NELSON MANDELA
A globalização da responsabilidade
Nelson Mandela, o principal líder da resistência ao
apartheid na África do Sul,
foi presidente de seu país entre 1994 e 1999. No
texto a seguir, ele comenta os riscos sociais da desigualdade econômica e da distribuição injusta das riquezas entre países
ricos e pobres.
Feitas as contas, o que as pessoas comuns de todos os
países do mundo estão pedindo é a simples oportunidade de viver uma vida
decente, de ter um abrigo adequado e comida para comer, poder cuidar dos filhos
e viver com dignidade, uma boa educação para suas crianças e o atendimento de
suas necessidades de saúde, acesso a um emprego remunerado.
Em resumo, o principal desafio que o nosso mundo
enfrenta no novo século é a erradicação da pobreza, que ainda cobre muitas
partes do globo e flagela uma grande porcentagem da espécie humana.

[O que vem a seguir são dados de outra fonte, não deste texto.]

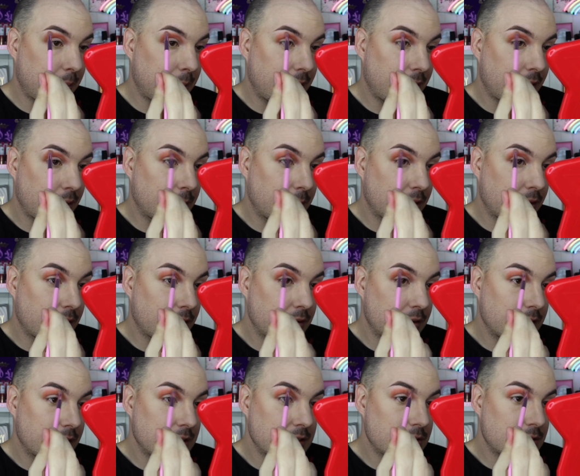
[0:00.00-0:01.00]
But oh my
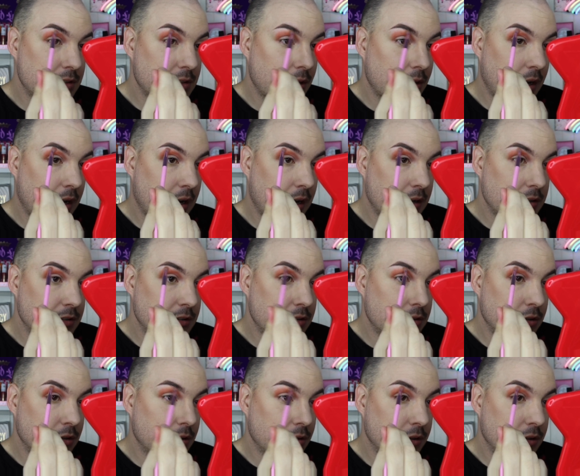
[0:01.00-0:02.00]
god, it's so hard
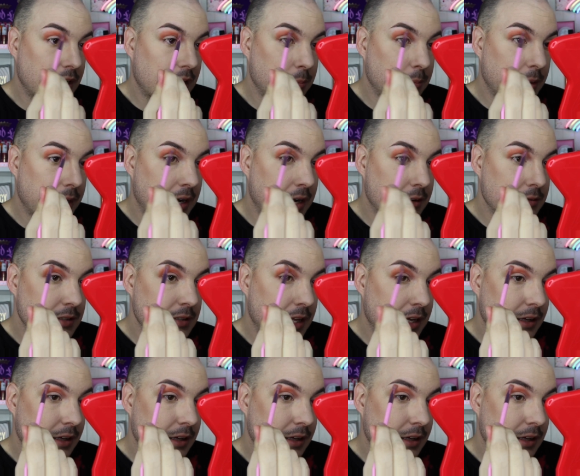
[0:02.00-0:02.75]
to glue down brows.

Vale a pena
citar o Relatório de Desenvolvimento Humano das Nações Unidas
de 1999 para lembrar a escala de desigualdade à medida que saímos do século e
do milênio.
O documento aponta “oportunidades e recompensas da
globalização sendo distribuídas desigual e injustamente, concentrando poder e
riqueza em um grupo seleto de pessoas, nações e corporações, marginalizando os
outros”. Alerta que “quando as causas de lucro dos jogadores do mercado se
descontrolam, elas desafiam a ética das pessoas e sacrificam o respeito à
justiça e aos direitos humanos”.
O relatório prossegue apresentando números
específicos, que ressaltam a distribuição desigual e injusta. Os cinco países
mais ricos têm 86% do Produto Interno Bruto mundial. Os cinco últimos, apenas
1%. Os cinco primeiros comandam 82% dos mercados de exportação. Os cinco
últimos, apenas 1%.
O destino econômico de um país não está apenas em
suas mãos. No mundo globalizado, acontecimentos em um canto do planeta podem
ter um efeito imenso sobre o destino de outros, mesmo que distantes e de modo
algum envolvidos nesses acontecimentos.
Esse estado de coisas deveria lembrar-nos que, à
medida que afetamos o destino uns dos outros, também temos uma responsabilidade
comum no tratamento da pobreza. A simples confiança no mercado para
automaticamente erradicar a pobreza e a grande desigualdade é uma grave
falácia. Todos sabemos que o mercado, com todos os seus benefícios, não resolve
tudo.
Se, da noite para o dia, como resultado da agitação
dos mercados financeiros, 17 milhões de pessoas na Indonésia caem na pobreza;
se 1 milhão de crianças naquela região não conseguem voltar à escola; se ao
redor do mundo 1,3 bilhão de pessoas vivem com menos de um dólar por dia e 3
bilhões de pessoas com menos de dois dólares por dia, se 1,3 bilhão de pessoas
não têm acesso a água limpa, 2 bilhões não têm acesso ao poder, certamente, não
podemos continuar com os negócios como eles são hoje.
Juntos, vivemos todos em uma aldeia global e, a longo
prazo, não é vantajoso para ninguém que haja ilhas de riqueza em um mar de
pobreza. Precisamos também de uma globalização da responsabilidade. Acima de
tudo, esse é o desafio do próximo século.
Adaptado de: Mandela,
Nelson. Globalização da responsabilidade. Zero Hora, 29 jul. 2000.